DISASTERS related to weather have occurred almost every day for the past decade, killing 606,000 people and leaving 4.1 billion injured, homeless, or in need of emergency aid, a new report has said.
The report, The Human Cost of Weather Related Disasters, published by the United Nations to tie in with next week’s climate-change summit in Paris, analysed data from all weather-related disasters over the past 20 years, since the first climate-change conference in 1995.
The survey found that, in the past two decades, 90 per cent of significant disasters have been caused by 6457 recorded floods, storms, heatwaves, droughts, and other weather-related events. It also calculated that the financial cost of such disasters is much higher than previously thought: between $250-$300 billion (£165-£200 billion) each year.
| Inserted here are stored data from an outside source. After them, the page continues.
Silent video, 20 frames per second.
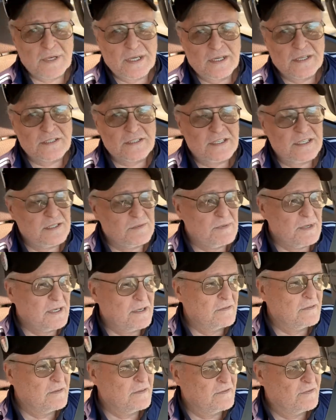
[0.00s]
because he'd
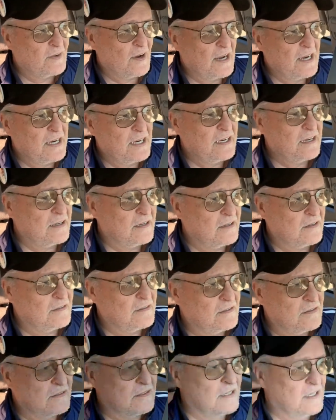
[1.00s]
been fighting
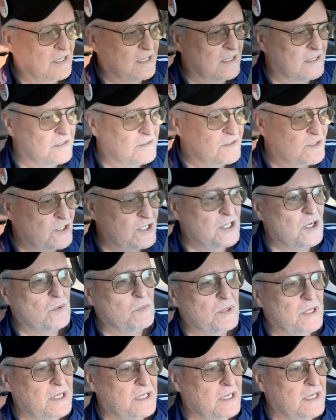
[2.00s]

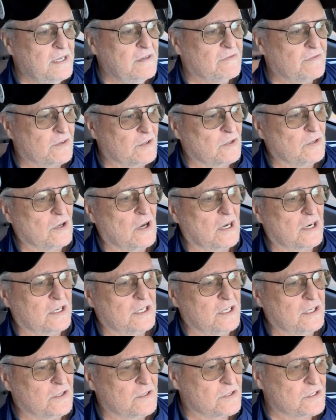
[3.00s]
COPD for a lot
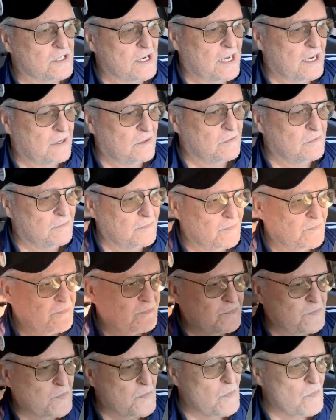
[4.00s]
of years now.
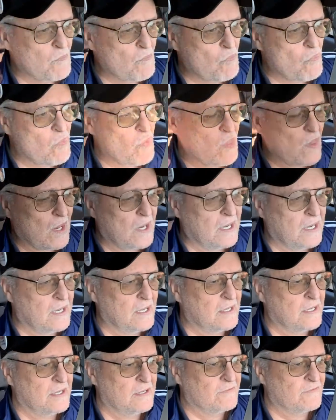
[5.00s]

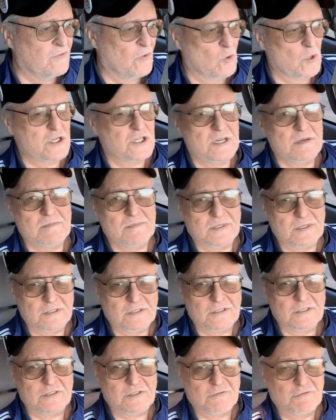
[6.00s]
And it forced him
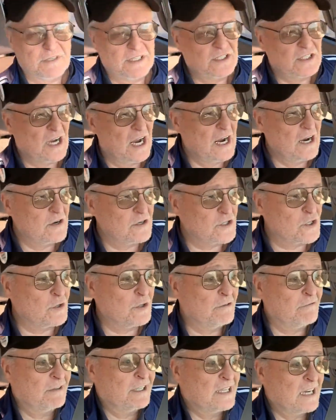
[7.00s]
to retire. So
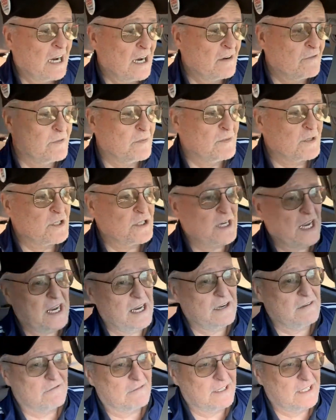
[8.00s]
he retired from the
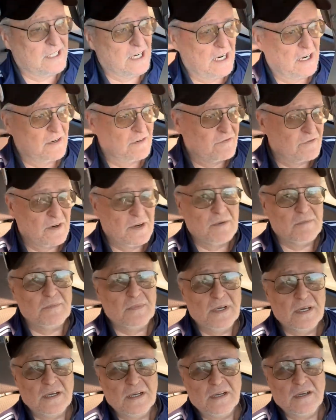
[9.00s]
state and retired
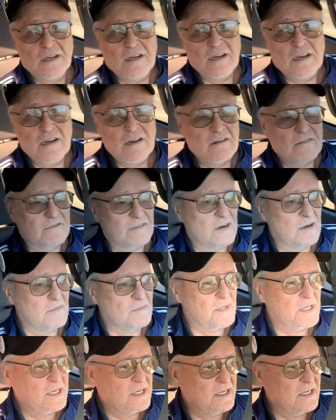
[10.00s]

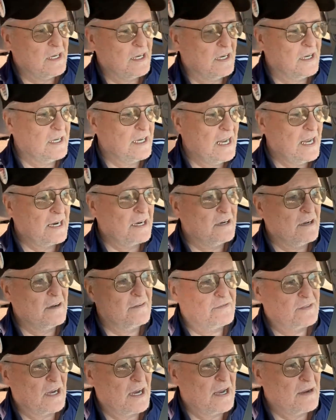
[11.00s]
from the, he had
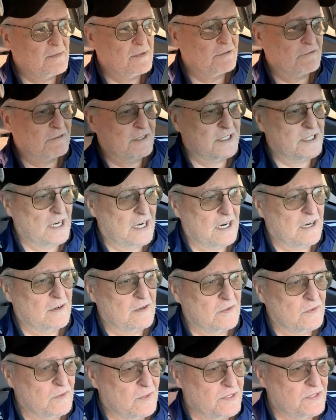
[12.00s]
enough time to
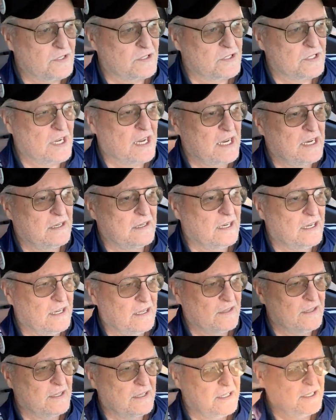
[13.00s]
retire with the state
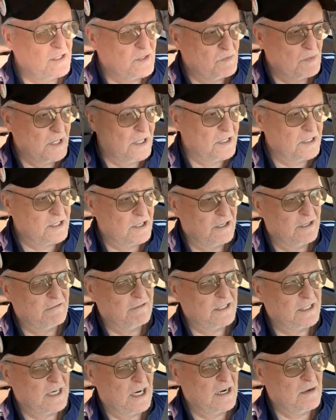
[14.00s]
and then his military
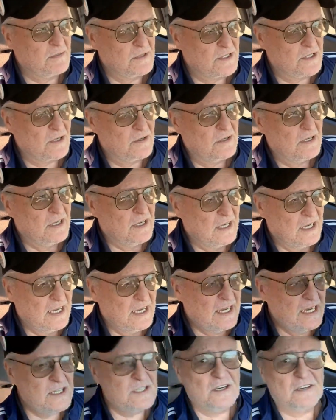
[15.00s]
retirement. So
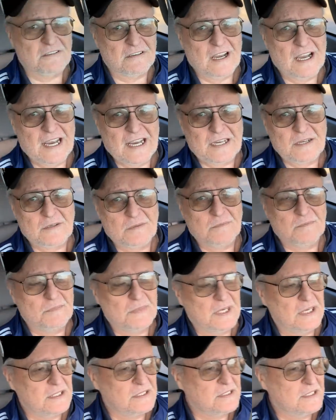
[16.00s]
he's all right.
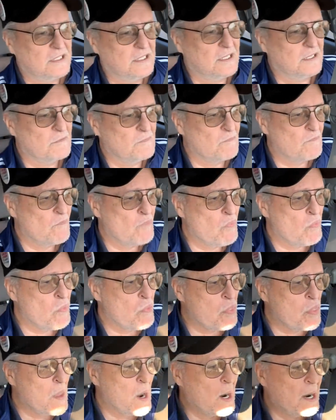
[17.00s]
But,
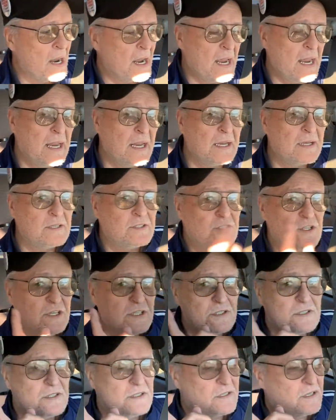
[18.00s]
and just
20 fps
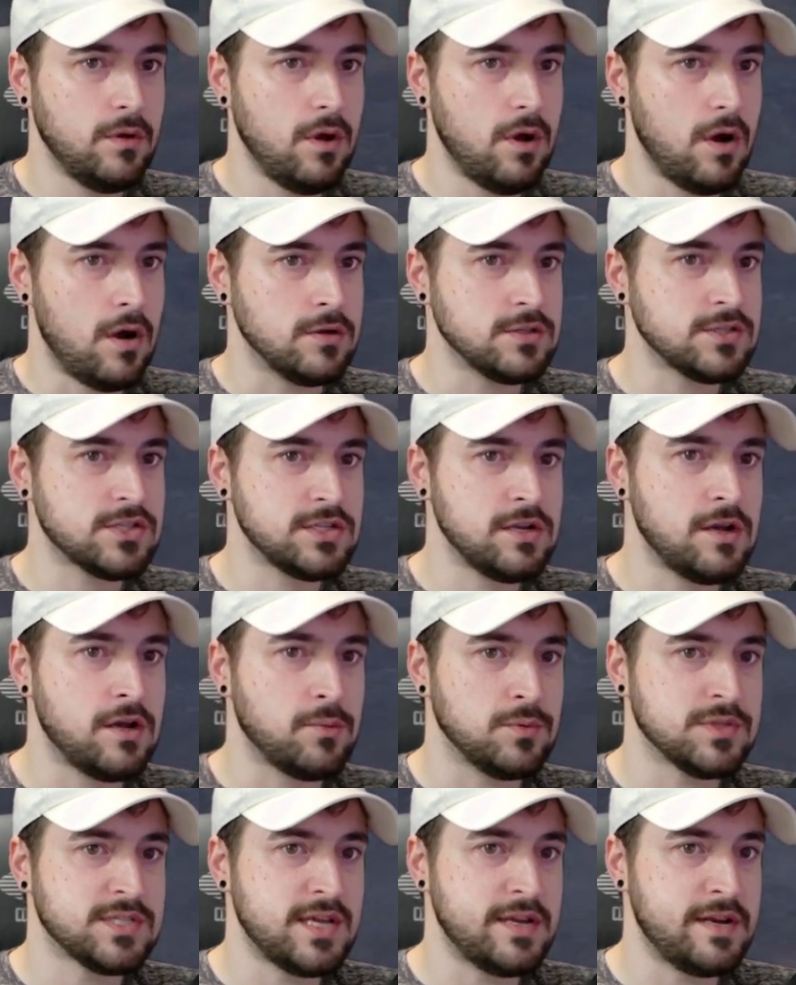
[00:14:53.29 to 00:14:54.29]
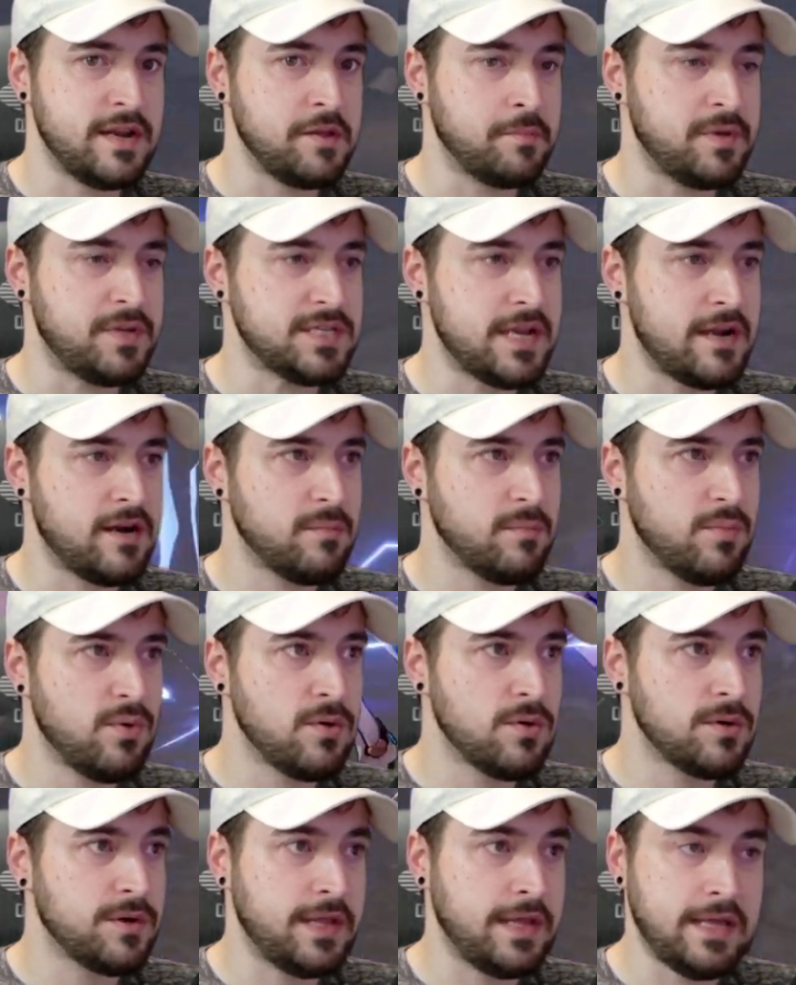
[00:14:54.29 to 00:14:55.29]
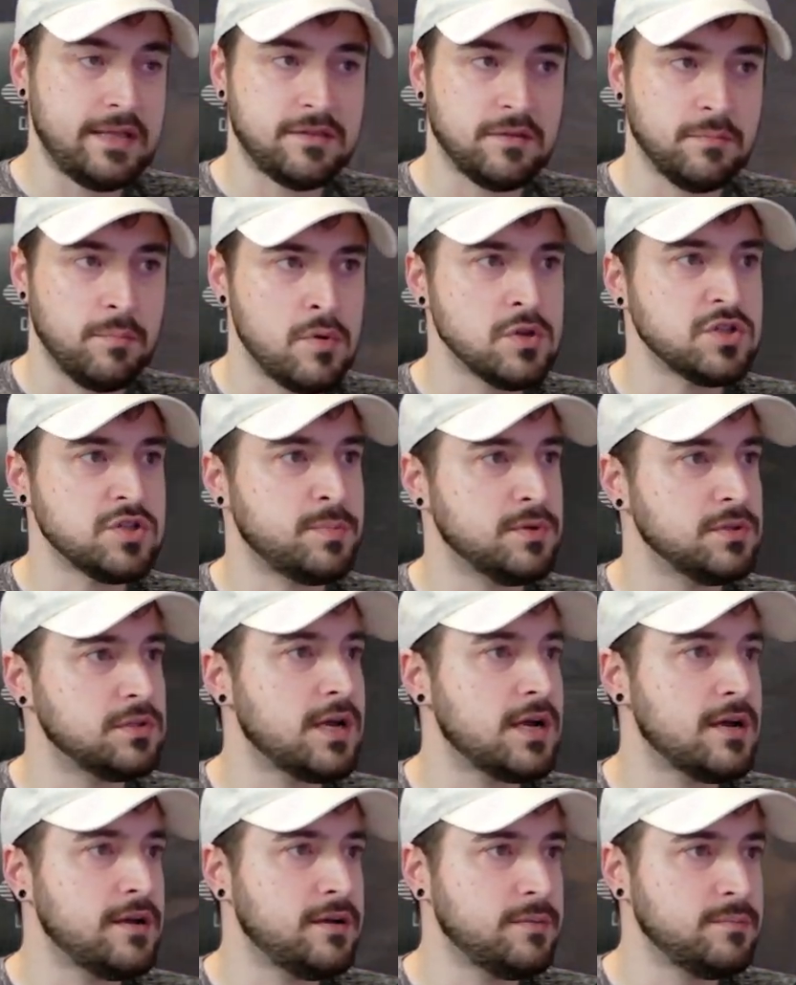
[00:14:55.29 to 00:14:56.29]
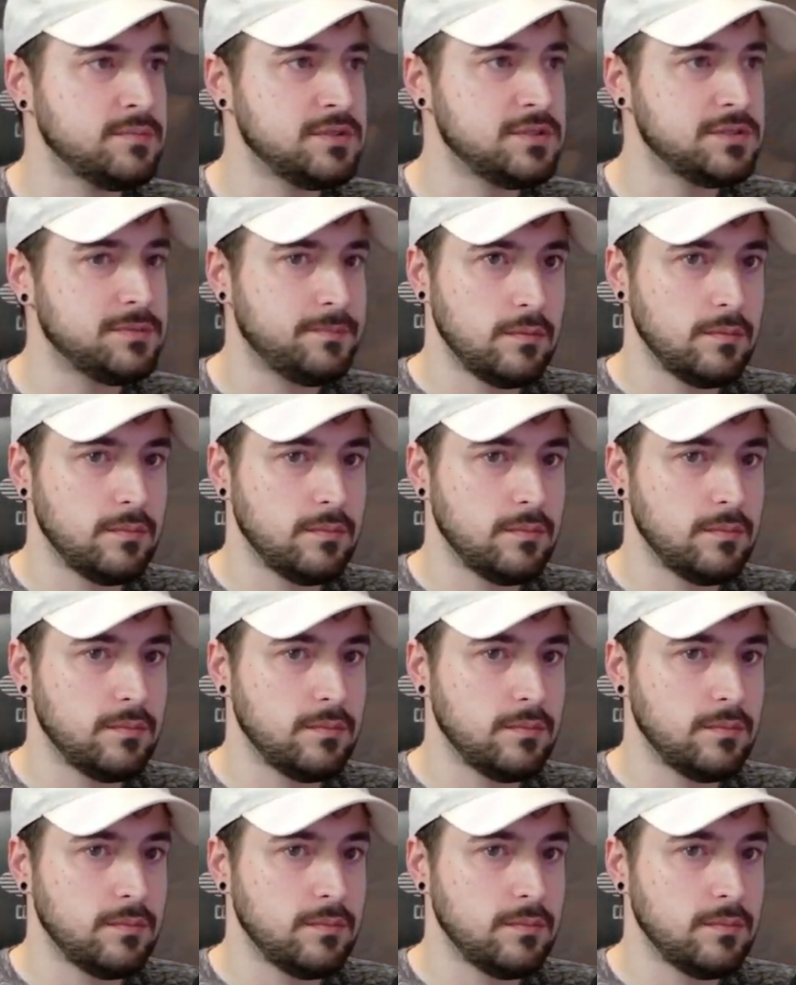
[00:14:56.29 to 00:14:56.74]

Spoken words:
Onslaught will send enemies airborne and hit them multiple times.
The frequency of such disasters has almost doubled since the mid-1980s.
The worst-hit countries in the past decade have been the United States, with 472 reported disasters; China, 441; India, 288; the Philippines, 274; and Indonesia, 163. The region to suffer the greatest impact from extreme weather has been Asia, which has had 332,000 deaths, and where a further 3.7 billion people have been affected. The death toll in Asia includes 138,000 deaths caused by Cyclone Nargis, which struck Burma (Myanmar) in 2008, the worst natural disaster in the period (News, 9 May 2008).
Another peak of extreme weather occurred in 2002, when widespread drought in India affected 200 million people, and a sandstorm in China affected a further 100 million.
“While scientists cannot calculate what percentage of this rise is due to climate change, predictions of more extreme weather in future almost certainly mean that we will witness a continued upward trend in weather-related disasters in the decades ahead,” the report said.
It goes on: “In order to plan for future risk reduction, two critical factors must be kept in mind: population growth will continue to put more and more people in harm’s way, while uncontrolled building on flood plains and storm-prone coastal zones will increase human vulnerabilities to extreme-weather events. The cost of such vulnerability is already evident from mounting death tolls since 1995.”
The report’s analysis was carried out by the UN Office for Disaster Risk Reduction (UNISDR) and the Centre for Research on the Epidemiology of Disasters, based in Belgium.
The head of UNISDR, Margareta Wahlström, said: “Weather and climate are major drivers of disaster risk, and this report demonstrates that the world is paying a high price in lives lost. Economic losses are a major development challenge for many least developed countries battling climate change and poverty.
“In the long term, an agreement in Paris at COP21 on reducing greenhouse-gas emissions will be a significant contribution to reducing damage and loss from disasters which are partly driven by a warming globe and rising sea-levels.”
The report found that floods accounted for nearly half of all weather-related disasters since 1995, but that storms caused 40 per cent of all weather-related deaths, most of them in lower-income countries.
Heatwaves are more likely to cause fatalities in higher-income countries: Europe accounts for 90 per cent of the 148,000 heatwave deaths. Droughts affect Africa more than any other continent: East Africa has experienced 77 droughts in the past 20 years.